Still, the possibility of hurtful belt-tightening up and down the Beltway per se strikes me as less threatening to the ag sector's economic health than negative multipliers that could cripple consumer spending across the entire country at an amazing speed. Just recall the cancerous rampage of 2008 when the implosion of consumer spending triggered the foreclosing of houses, cars, credit cards and banks.

We all know that giant, toxic mushrooms can easily sprout from spores once thought to be insignificant.

Another economic calamity that could balloon from a prolonged government shutdown is linked to billions of dollars currently invested by federal contractors. While Congress has often gone back in the wake of past shutdowns and made it right with temporarily inconvenienced furloughed workers vis-a-vis back pay, it has rarely treated independent contractors so kindly, leaving them to hold whatever bags they happened to be saddled with when the smoke cleared. Of course, this reality could also spark its own slide of negative multipliers.

Finally, the intractable government shutdown now on the verge of being the longest in U.S. history could critically undermine short-term meat demand by locking the mailroom door at the Treasury Department, effectively blocking the timely distribution of tax refunds for millions of citizens and businesses (i.e., as many as eight out of 10 taxpayers get refunds in a typical year). While refunds delayed are not necessarily refunds denied, the unfolding awkwardness could constitute budgetary speed bumps capable of disrupting meat spending for months to come.

Does anyone hear another potential whisper of costly ramifications?

Since my primary concern here is the pending danger to meat demand posed by the current inaptitude of those who pretend to govern, I won't mention many other challenging pitfalls that seriously threaten the success of food and meat production. For the moment, never mind that wall mania apparently means that important supply and demand reports will be silenced by politically sanctioned unemployment. For the moment, never mind that vital questions of 2019 livestock feed production, many of which hinge on bailout funds and tariff compensation, could remain mysteriously unanswered far into the start of the growing season thanks to sacked USDA check-writers.

Rather, the purpose immediately at hand is to urge all meat producers, partisans, Republicans, Democrats, talking heads at Fox and MSNBC, border guards, mayors of sanctuary cities, immigration judges, international critics and hosts of late-night television to do whatever they can to dismantle the "win-lose" mentality that may be reluctantly inching President Trump and Congressional leadership closer to economic turmoil with each passing day of mudslinging.
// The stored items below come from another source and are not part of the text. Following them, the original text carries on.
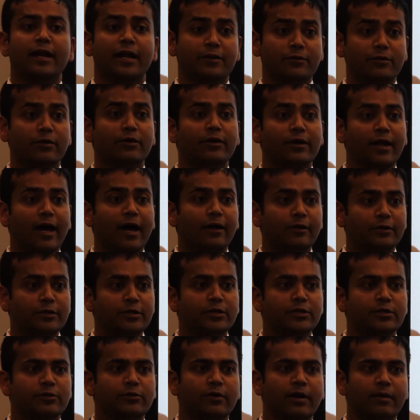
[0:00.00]

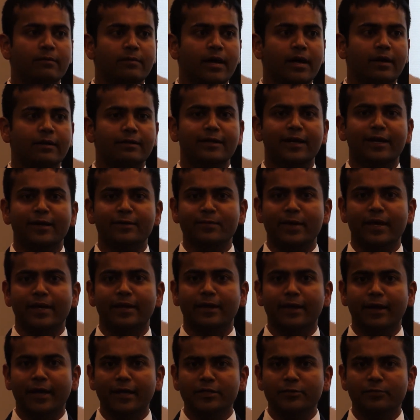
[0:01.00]
endocrinologist or I'm not a
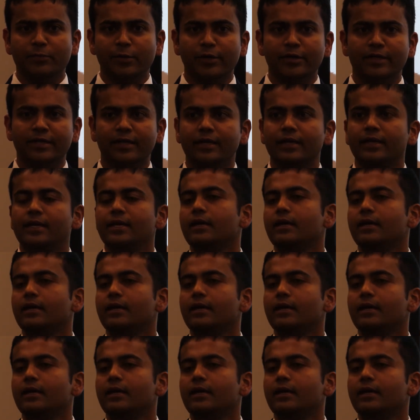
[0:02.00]
diabetic expert,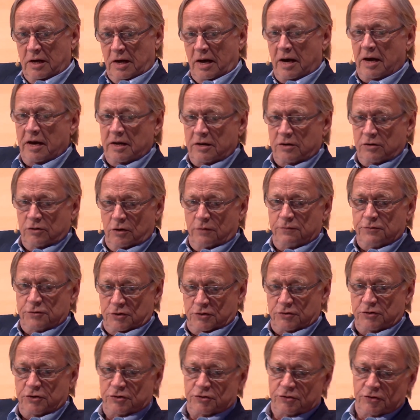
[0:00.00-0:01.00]
I had an office
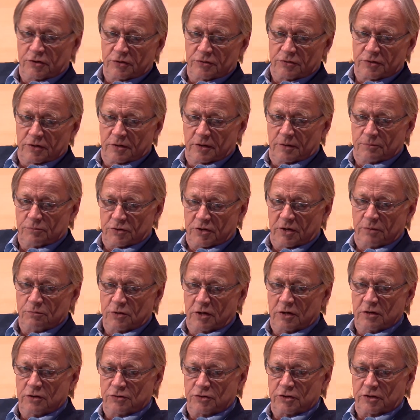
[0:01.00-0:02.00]
assistant um, some
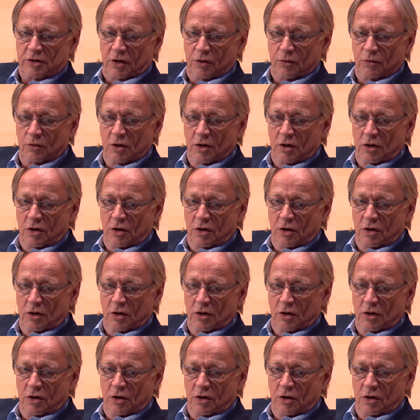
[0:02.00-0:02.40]
years ago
While I'm sure the nasty fallout from the government shutdown stands to vary from section to section, no one in agriculture (and specifically in meat production) dare pretend they don't have a dime in this game. Let all keep their passions about "the wall," border security and immigration reform. These issues are too important to repudiate and demonize just because they are painfully difficult.

But proponents and opponents both need to acknowledge that using the government shutdown as leverage gets us nowhere. At least nowhere that we want to go.